The Limehouse Golem
Set in the Limehouse area of Victorian East London – malevolence wafting through the groggy fog of the darkened streets – The Limehouse Golem is a refreshing twist on the conventional 19th-century London Ripper-esque thriller. The film tells the story of a recently promoted (covertly gay) police inspector, John Kildare (Bill Nighy), and his investigation into the “golem” killings, murders attributed to a mysterious Talmudic mythology. It is a gruesome case, made even more unsettling by the dimly lit, rotten streets of the East End, the eerie docks and, most of all, the “observers” of Victorian England society – those who prefer to witness a crime scene for free rather than pay a shilling to see a theatre show. As the Latin phrase that Kildare decodes states, “he who observes spills no less blood than he who inflicts the blow”.
Kildare traces the phrase back to Thomas de Quincey’s On Murder Considered as One of the Fine Arts.

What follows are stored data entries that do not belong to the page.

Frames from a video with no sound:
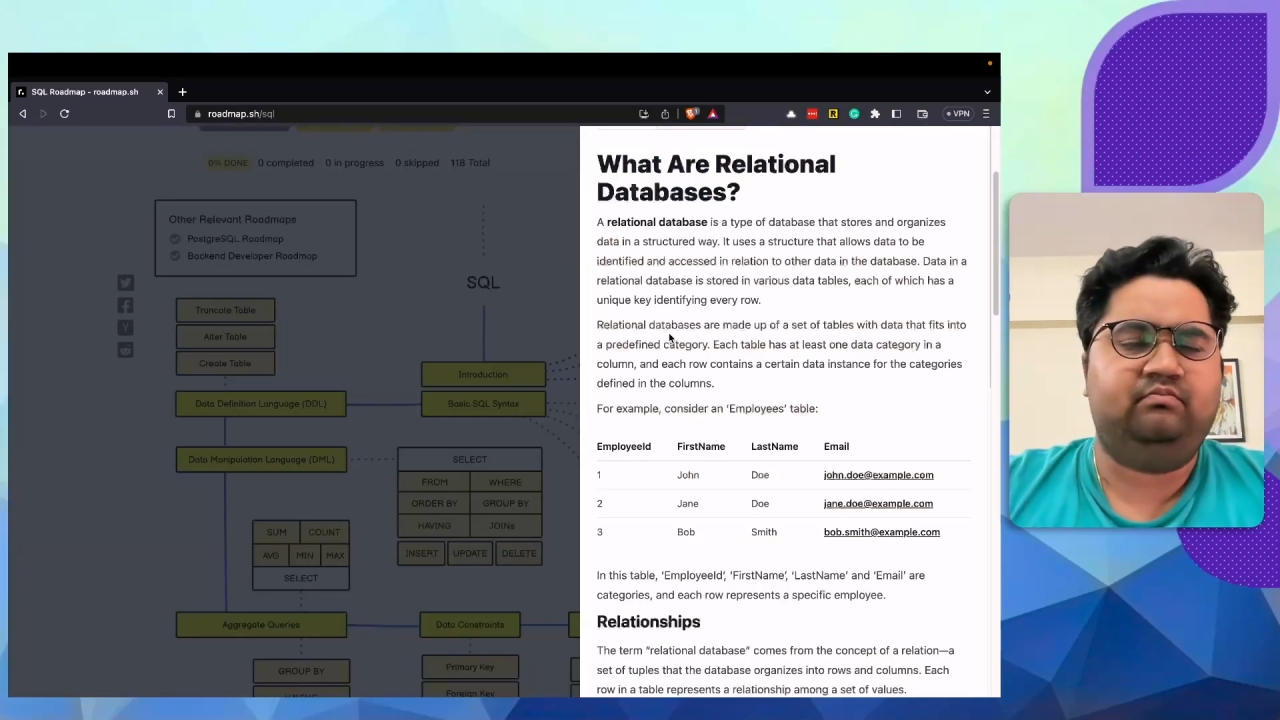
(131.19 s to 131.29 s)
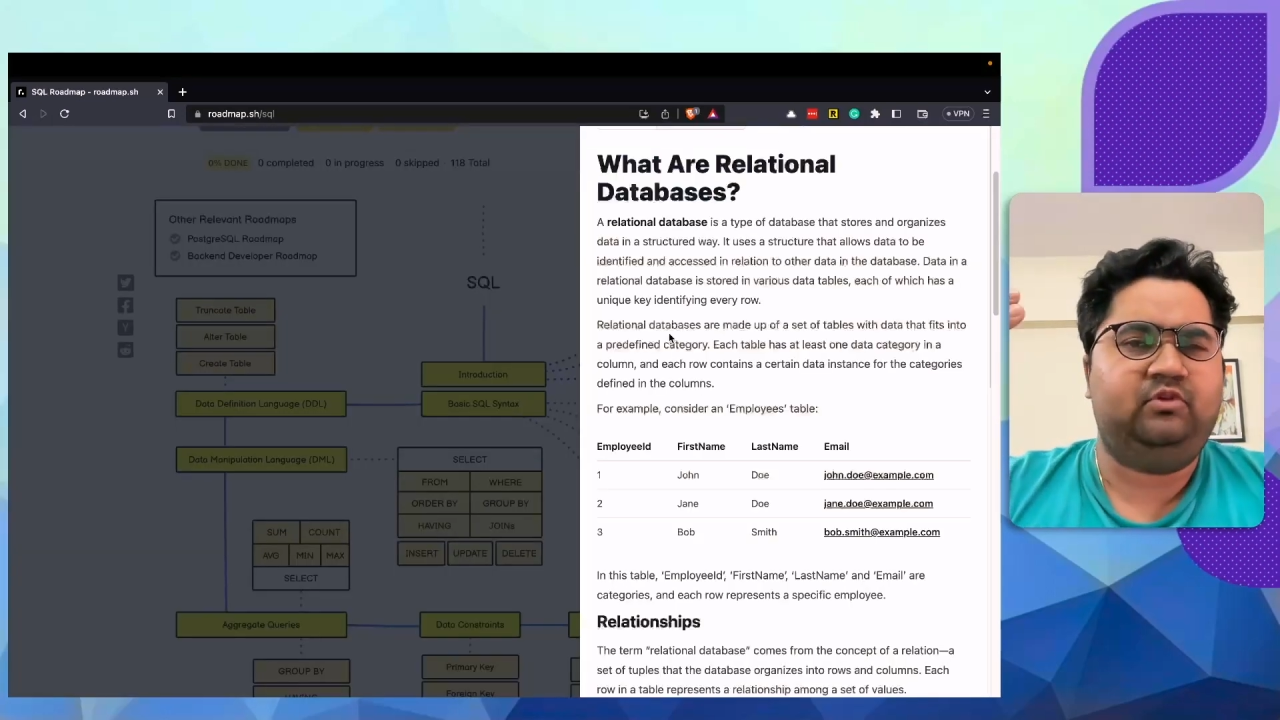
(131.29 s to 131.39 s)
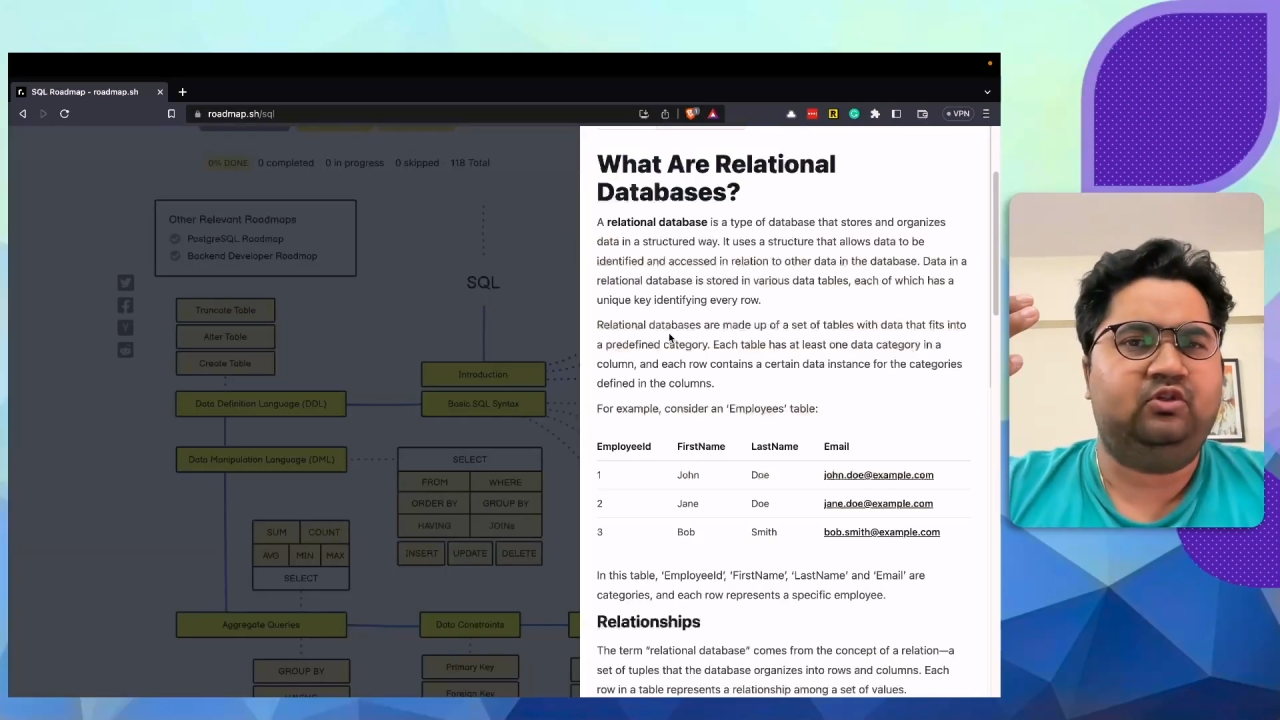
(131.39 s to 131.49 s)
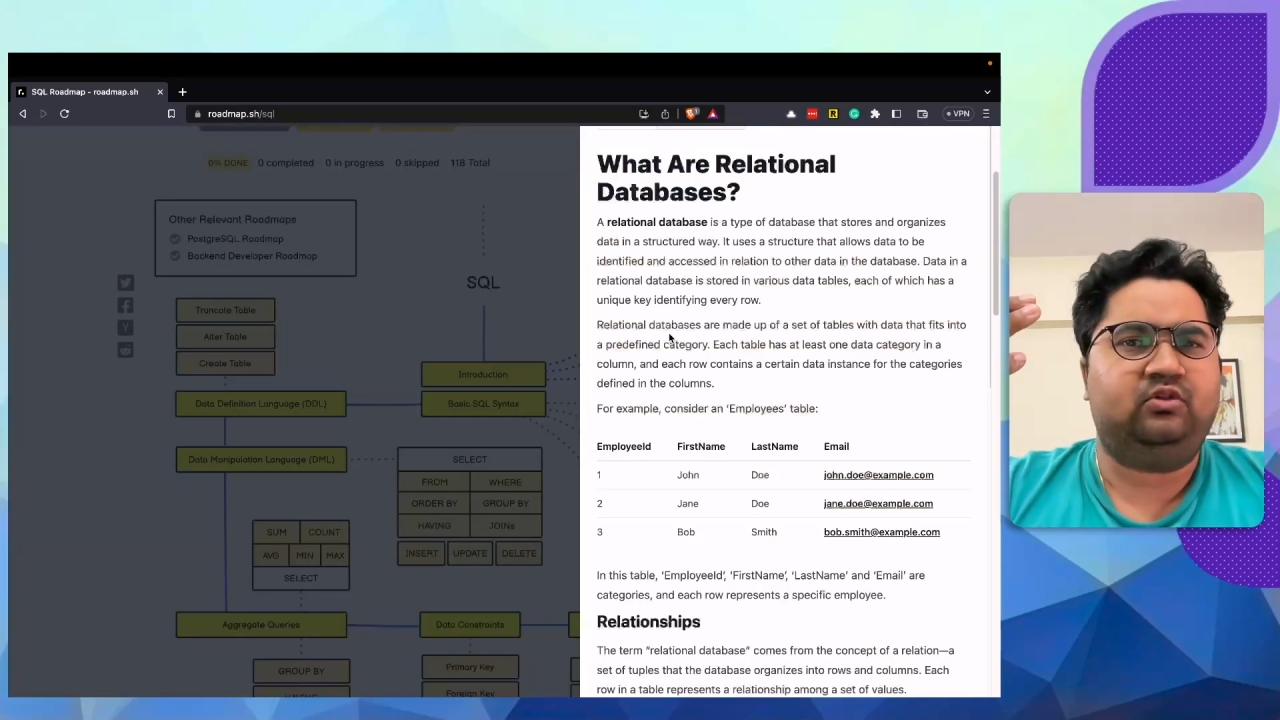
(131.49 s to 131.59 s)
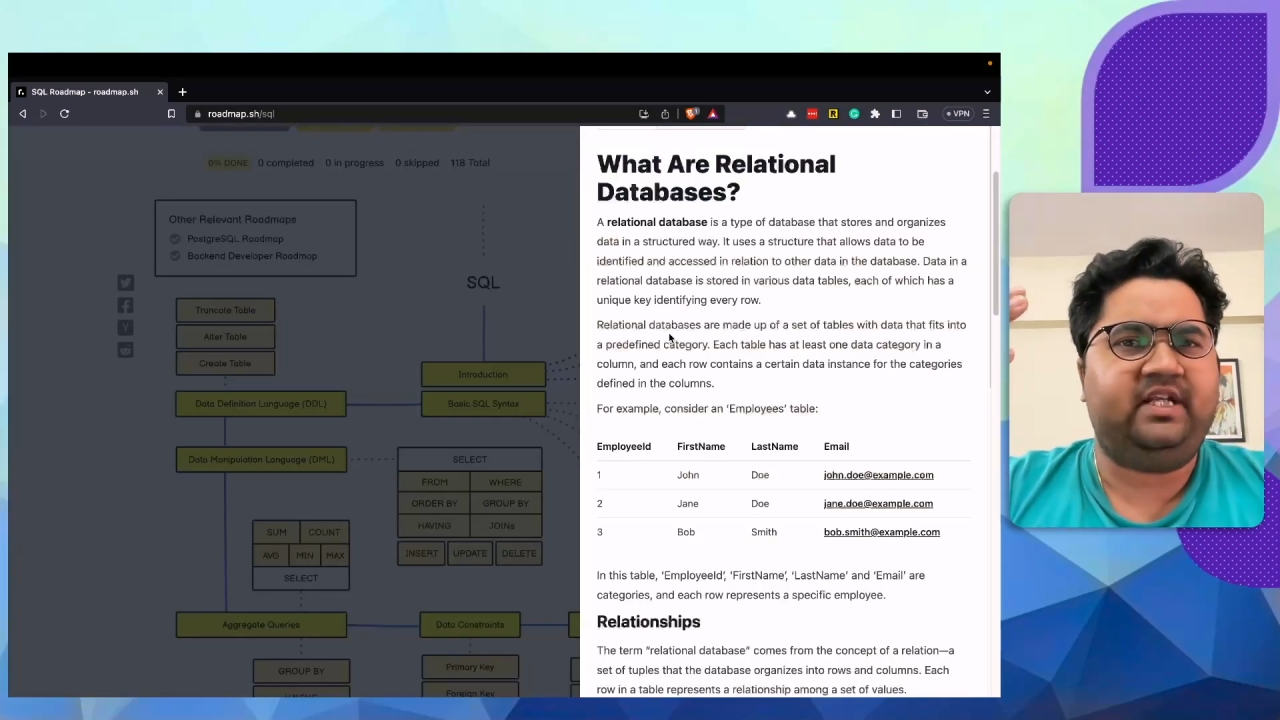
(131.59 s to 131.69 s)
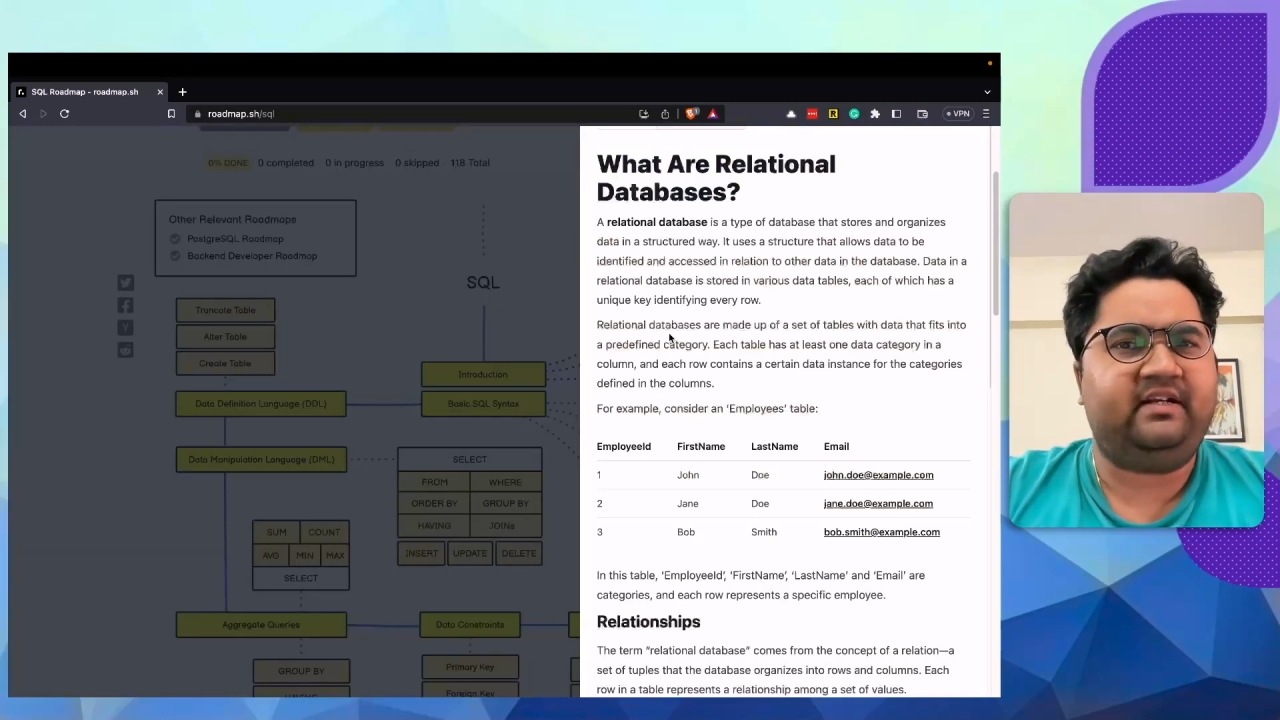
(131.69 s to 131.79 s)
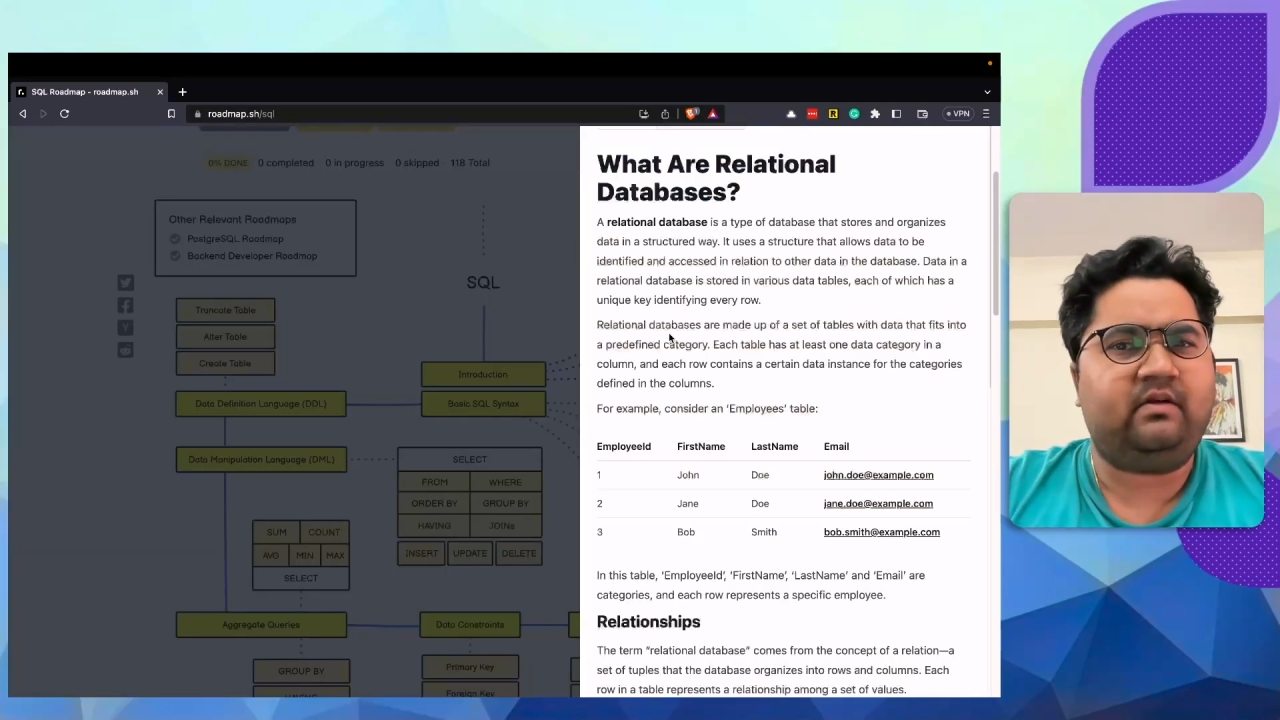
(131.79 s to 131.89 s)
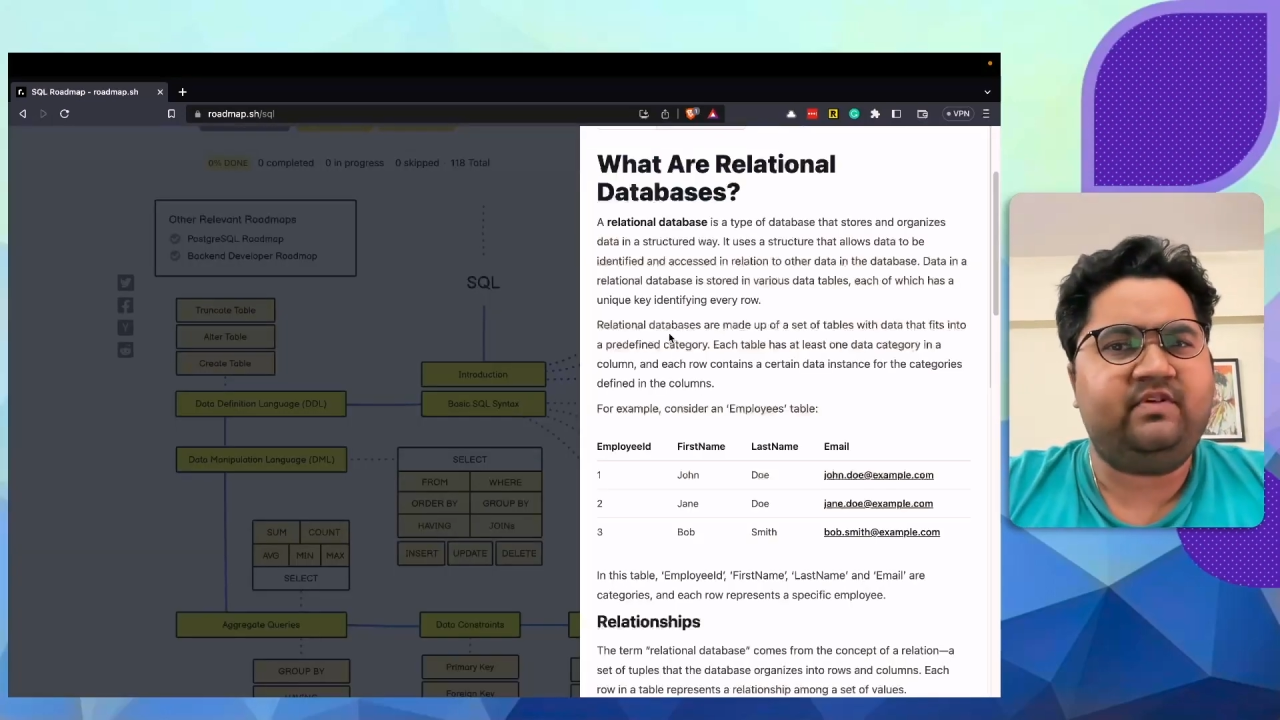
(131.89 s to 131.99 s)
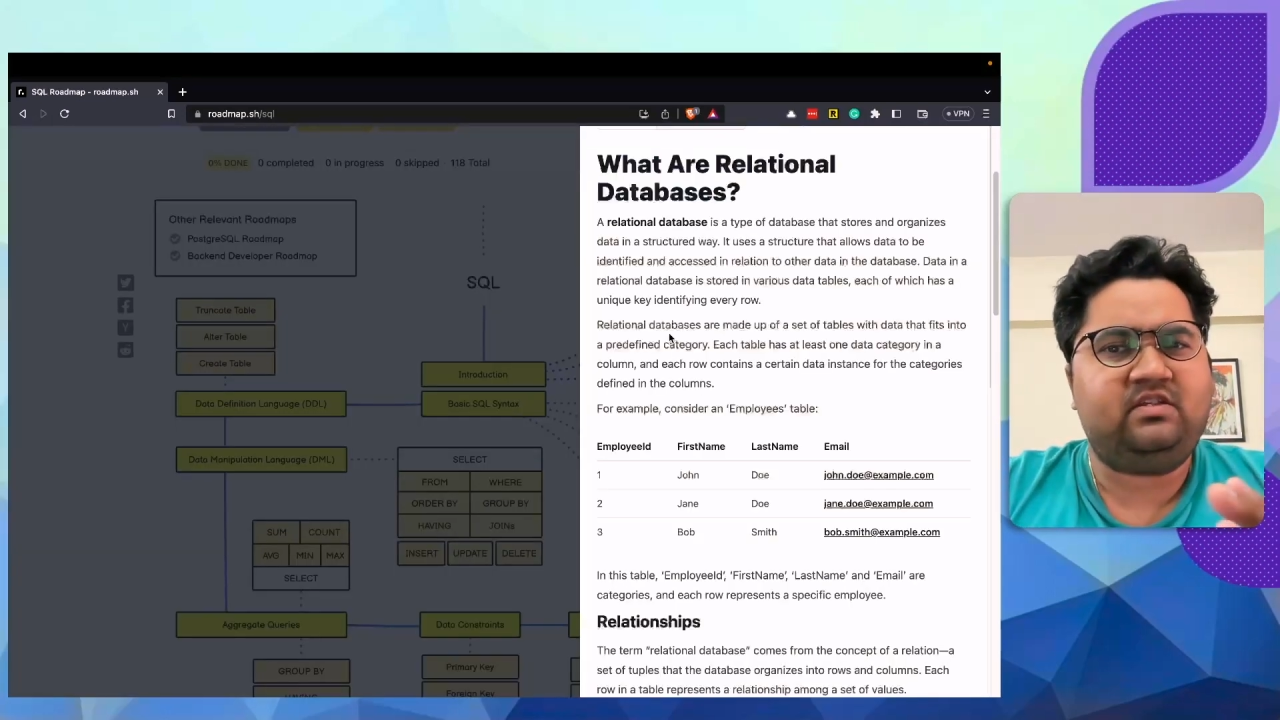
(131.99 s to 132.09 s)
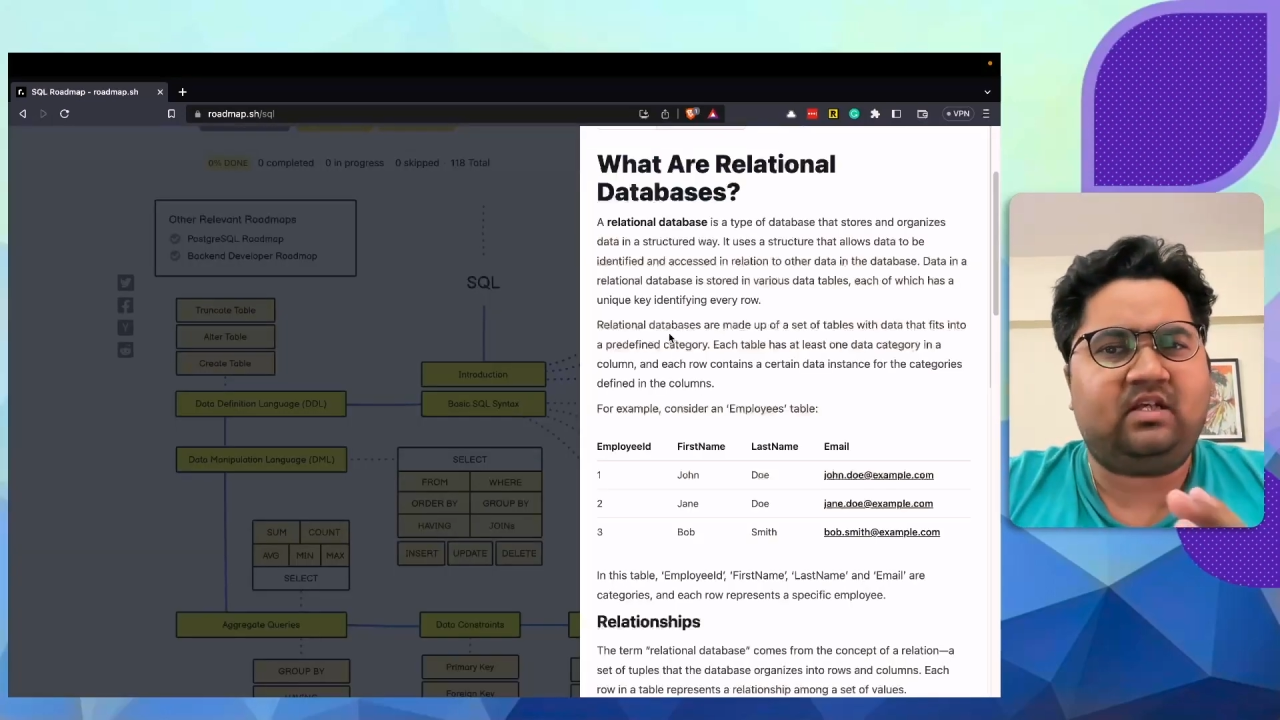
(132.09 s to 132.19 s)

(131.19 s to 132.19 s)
data which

He must go to the British Library in order to read de Quincey’s essay, and here he finds the diary entries of the Golem killer. The library keeps a record of its readers, and it is shown that the only possible perpetrators of the crime seem to be George Gissing, Karl Marx, Dan Leno (a cross-dressing music hall star played by Douglas Booth) and John Cree, an unsuccessful playwright. It seems somewhat of a comical tangent to the film, but we are shown various scenarios of the supposed killings, with each of the four individuals committing the crime. Coupled with the witty and stylish humour produced by Nighy’s character, as well as the slapstick comedy of the Victorian music hall, it is also somewhat invigorating – in a weird way – to see Karl Marx shredding apart a victim.
The Limehouse Golem is half film, half pantomime. And the straddling between the two fields makes for exciting viewing, particularly the juxtaposition between the warm and inviting music hall, and the cold, unforgiving streets of the East End. No wonder the movie’s second protagonist, Elizabeth Cree (Olivia Cooke), is so drawn to the whole world – and the subsequent underworld – of music hall. With the characterisation of “Little Lizzie” (as they call her), the picture also seems refreshing in its feminist approach to what was (and many believe still is) a strictly patriarchal society. Juan Carlos Medina’s feature is a non-conventional Victorian thriller, which encapsulates the life of the era – with all its highs and particularly ghastly lows – in all its intensity and claustrophobic malaise, whilst at the same time producing some interesting red herrings to keep those “observers” on their toes.
The Limehouse Golem will be released nationwide on 1st September 2017.